The marginalised, disillusioned, angry urban voter, however, stayed with the PR. While some of this urban vote went to DAP, a mostly Chinese-based political party with multi-racial representation, urban Malays disenchanted with the BN’s long rule delivered their votes to the PR.
Yet it did not prove enough for the BN to be voted out, something urban Malaysians tired of rising crime, drug culture and corruption were desperately hoping for. Many people are convinced that the May 5 poll was hijacked and there was widespread fraud.
It is this continuing urban discontent that Ibrahim, a former deputy prime minister and finance minister, is hoping to tap into.

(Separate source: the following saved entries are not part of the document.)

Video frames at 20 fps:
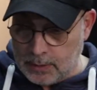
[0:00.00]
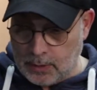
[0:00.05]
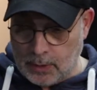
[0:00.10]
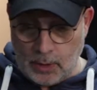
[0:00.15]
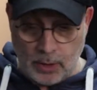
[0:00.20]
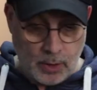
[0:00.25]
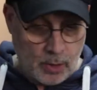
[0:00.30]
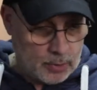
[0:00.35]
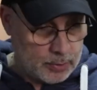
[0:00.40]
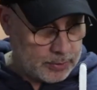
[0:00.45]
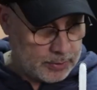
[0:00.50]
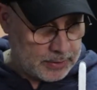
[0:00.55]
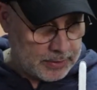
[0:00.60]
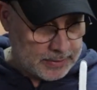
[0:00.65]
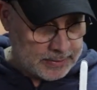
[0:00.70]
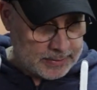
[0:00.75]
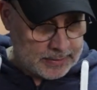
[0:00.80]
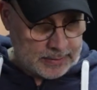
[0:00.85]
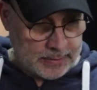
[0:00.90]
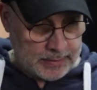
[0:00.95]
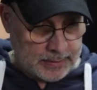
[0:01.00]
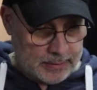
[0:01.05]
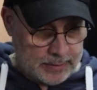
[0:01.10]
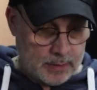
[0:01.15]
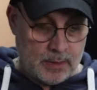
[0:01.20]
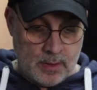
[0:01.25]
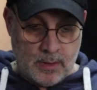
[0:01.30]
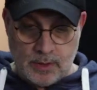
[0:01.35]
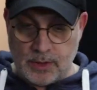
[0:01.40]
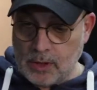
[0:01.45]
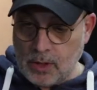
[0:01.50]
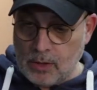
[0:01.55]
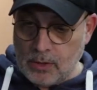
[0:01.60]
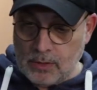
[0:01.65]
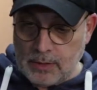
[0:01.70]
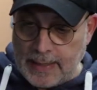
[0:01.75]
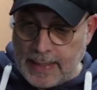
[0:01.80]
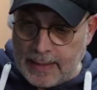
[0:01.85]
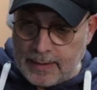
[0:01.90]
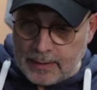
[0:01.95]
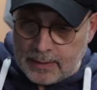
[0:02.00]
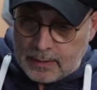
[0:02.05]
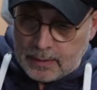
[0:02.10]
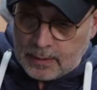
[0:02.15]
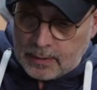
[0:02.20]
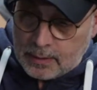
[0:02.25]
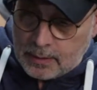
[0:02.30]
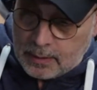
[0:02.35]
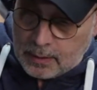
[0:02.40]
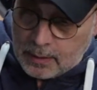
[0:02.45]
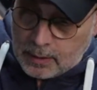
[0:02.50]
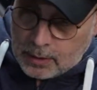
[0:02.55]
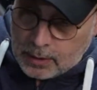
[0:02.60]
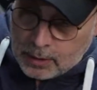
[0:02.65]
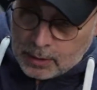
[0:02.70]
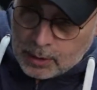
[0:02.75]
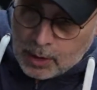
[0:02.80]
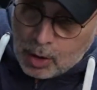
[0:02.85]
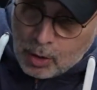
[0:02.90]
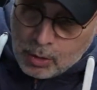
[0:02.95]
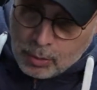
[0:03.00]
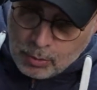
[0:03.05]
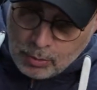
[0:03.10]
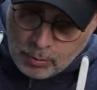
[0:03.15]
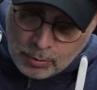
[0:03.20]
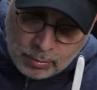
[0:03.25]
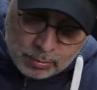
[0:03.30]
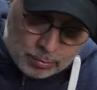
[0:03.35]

close this so that no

“I would have reduced fuel prices, ordered free education and abolished road tolls,” he told the rally at Seremban. These were the promises the PR coalition had made in its election manifesto.
“We will not suffer under the escalating cost of living,” he thundered, to lusty cheers from the crowd.
PAS leader Rosli Yaakob, who was also present at the Seremban rally, told IPS that voters firmly believed that were it not for fraud, the PR would have won the elections. The PAS itself has done poorly compared to the other PR member parties.
He also wanted the Election Commission disbanded because he believes they were party to the alleged electoral fraud. (One prominent charge against the Election Commission is that the indelible blue ink it provided to ensure that no one voted twice was found to rub off quite easily.)
“We also want a royal commission of inquiry, as there was blatant abuse in some of the areas,” Yaakob said, referring to the allegations of vote-buying and use of government machinery for campaigning.
However, despite people’s misgivings, there is thin evidence of outright cheating or ballot box stuffing so far. Dr Jeyakumar Deveraj, MP for the Sungai Siput constituency in Perak state and the only socialist in parliament, conceded as much.
“We were not able to find conclusive evidence of significant cheating during the political process,” he told IPS.
But the “sheer volume of complaints” from the public goes to show how little trust they have in the Election Commission, he added.
He sees hope in the churn that has come in the wake of the election results. “There is a much higher level of citizen activism to preserve the sanctity of the polling process,” he said. It is good for democracy, he added.
And Ibrahim is wasting no time in harnessing this resentment.